Think before you print
But instead of taking organs from animals, why don’t we just make our own from scratch? That’s where Professor Atala’s ink jet printers come in. He uses a printer that works with living cells rather than ink.
The printer head has been modified so it moves vertically producing a 3D structure, one layer at a time.
“We can print a complete solid organ, such as a heart, but in miniature,” says Atala, director of Wake Forest Institute for Regenerative Medicine in North Carolina. “The idea of 3D printing has been around for a long time in things like CAD [computer aided design]. All we’re doing is applying the technology that’s already out there to biological systems.”
Once they have been printed using mouse or donated human cells, these miniature hearts spookily start beating. The biggest challenge is keeping all the cells supplied with nutrients. And it’s this problem that’s causing most of the head scratching at Wake Forest.
Atala’s extensive tissue-growing know-how will be tapped into during a military project that has some mind-blowing aims. Last year the US Department of Defense announced the creation of the Armed Forces Institute of Regenerative Medicine (AFIRM). Aimed at helping troops who’ve been injured in battle, it will look at how to regrow skin, muscles and tendons – even ears, fingers, arms and legs (see ‘Grow your own,’ above).
One of Atala’s colleagues, Dr James Yoo, will carry out research for AFIRM. “One approach we are looking at is utilising the body’s ability to regenerate,” says Yoo. “There are stem cells in almost every organ and we are trying to find a way to activate them to regenerate tissue. It could be used for both internal and external organs [fingers and toes, for instance]. The key is to find the right cues.”
That’s where Macchiarini’s magic bullet comes in. But what is this mystical substance that could kick-start the body’s stem cells into action so they repair damaged organs? Well, anyone with an interest in professional cycling will have heard the name – erythropoietin, or EPO. For cyclists it has the handy (but outlawed) effect of boosting the number of oxygen-carrying red blood cells in the blood. Atala believes the hormone could also be a signal to stem cells to take action.
If he’s right, then an EPO injection – along with, perhaps, an implant of a few extra stem cells for good measure – could be enough to repair a faulty heart, lung or liver.
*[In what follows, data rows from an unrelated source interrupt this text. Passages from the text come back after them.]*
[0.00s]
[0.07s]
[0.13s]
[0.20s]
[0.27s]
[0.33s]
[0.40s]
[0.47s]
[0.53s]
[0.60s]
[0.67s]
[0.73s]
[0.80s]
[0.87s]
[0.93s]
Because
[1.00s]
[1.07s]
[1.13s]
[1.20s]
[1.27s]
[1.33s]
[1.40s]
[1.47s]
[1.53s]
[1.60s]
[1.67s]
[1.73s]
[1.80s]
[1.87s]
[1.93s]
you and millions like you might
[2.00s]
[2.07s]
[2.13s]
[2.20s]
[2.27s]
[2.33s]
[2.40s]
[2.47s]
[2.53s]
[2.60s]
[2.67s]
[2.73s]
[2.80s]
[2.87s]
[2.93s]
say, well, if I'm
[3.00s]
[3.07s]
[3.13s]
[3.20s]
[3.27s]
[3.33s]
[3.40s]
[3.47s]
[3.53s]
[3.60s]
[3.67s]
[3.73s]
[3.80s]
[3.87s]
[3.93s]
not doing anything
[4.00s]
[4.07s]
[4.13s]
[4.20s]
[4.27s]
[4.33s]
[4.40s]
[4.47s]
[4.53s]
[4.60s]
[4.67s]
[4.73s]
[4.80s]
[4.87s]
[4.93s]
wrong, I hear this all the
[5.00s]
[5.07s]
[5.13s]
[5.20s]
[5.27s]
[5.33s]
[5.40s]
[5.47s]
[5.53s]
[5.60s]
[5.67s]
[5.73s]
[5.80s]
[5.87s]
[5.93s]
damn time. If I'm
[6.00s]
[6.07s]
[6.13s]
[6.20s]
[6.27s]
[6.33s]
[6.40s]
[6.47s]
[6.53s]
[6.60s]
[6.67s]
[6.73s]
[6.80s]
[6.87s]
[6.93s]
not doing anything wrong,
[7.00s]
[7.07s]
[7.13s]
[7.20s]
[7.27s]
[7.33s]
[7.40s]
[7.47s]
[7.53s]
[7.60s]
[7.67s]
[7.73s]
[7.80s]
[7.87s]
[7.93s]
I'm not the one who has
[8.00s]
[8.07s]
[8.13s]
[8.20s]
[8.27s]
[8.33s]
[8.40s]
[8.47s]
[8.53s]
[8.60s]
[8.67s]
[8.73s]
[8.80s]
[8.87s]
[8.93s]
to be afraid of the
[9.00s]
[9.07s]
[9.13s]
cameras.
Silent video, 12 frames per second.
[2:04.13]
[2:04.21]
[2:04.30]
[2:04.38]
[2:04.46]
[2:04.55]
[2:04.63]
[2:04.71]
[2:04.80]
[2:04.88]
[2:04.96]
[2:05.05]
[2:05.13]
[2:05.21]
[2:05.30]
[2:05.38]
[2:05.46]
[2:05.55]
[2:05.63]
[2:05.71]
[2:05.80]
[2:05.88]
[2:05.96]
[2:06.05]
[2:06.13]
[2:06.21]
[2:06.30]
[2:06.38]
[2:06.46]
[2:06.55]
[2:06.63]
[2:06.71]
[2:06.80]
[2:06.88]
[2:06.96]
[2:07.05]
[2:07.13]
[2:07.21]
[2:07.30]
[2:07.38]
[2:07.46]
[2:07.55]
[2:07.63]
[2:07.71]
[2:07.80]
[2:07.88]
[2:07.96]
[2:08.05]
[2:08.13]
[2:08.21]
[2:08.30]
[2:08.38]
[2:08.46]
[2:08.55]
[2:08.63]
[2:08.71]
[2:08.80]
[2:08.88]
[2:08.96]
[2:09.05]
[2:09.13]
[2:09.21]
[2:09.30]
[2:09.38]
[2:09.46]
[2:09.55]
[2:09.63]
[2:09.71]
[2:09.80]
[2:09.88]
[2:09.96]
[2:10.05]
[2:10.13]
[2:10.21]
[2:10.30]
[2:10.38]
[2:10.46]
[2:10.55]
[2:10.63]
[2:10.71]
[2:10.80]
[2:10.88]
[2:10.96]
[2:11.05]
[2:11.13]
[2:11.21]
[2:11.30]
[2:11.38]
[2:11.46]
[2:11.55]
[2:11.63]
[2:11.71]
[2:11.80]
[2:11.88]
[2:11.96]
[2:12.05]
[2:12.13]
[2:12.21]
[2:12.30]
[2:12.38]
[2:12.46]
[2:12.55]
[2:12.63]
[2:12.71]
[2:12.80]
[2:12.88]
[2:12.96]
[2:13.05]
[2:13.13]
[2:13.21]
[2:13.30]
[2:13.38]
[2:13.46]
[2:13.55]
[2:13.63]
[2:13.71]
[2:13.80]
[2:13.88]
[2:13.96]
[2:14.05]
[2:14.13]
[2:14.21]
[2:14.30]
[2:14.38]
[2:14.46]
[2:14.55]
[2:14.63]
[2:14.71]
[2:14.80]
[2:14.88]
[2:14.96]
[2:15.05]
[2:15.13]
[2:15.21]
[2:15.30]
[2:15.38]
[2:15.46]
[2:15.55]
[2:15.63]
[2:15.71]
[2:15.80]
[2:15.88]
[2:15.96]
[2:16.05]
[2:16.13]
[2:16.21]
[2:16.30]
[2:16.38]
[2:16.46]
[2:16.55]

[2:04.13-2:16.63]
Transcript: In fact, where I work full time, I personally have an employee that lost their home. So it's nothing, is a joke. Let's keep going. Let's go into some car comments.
The EPO would know where to act by spotting inflammation.
No miracle cures
Professor Andrew George at Imperial College London researches techniques to reduce a patient’s immune response to transplants – both conventional ones and those involving xenotransplantation. He says it’s important to manage people’s expectations of the alternatives to conventional transplants – whether they are stem cells, printed organs or tissues from animals. “When I started work on monoclonal antibodies in the mid-’80s, they were going to cure everything – heart disease, acne, cancer, flatulence – everything,” he says. “Anyone with a white coat and a syringe could get a grant to work on them. When I came back from the States in 1992, you could not get money to work on them. Now they have important applications, such as herceptin. But they are only used in certain areas.”
George thinks that stem cells could follow the same pattern. At the moment, they’re the cure-all miracle of tomorrow. In five years’ time maybe they’ll be the latest medical white elephant. And only five years after that will we have a realistic appraisal of what they can do.
“We went through a period when xenotransplantation would do everything and we’d have organs coming out of our ears,” he says. “Then there was a period when we said it would do nothing. Now we’re at the stage of saying, ‘Where can we apply it?’ It’s about managing hype, which is something we’re not very good at.”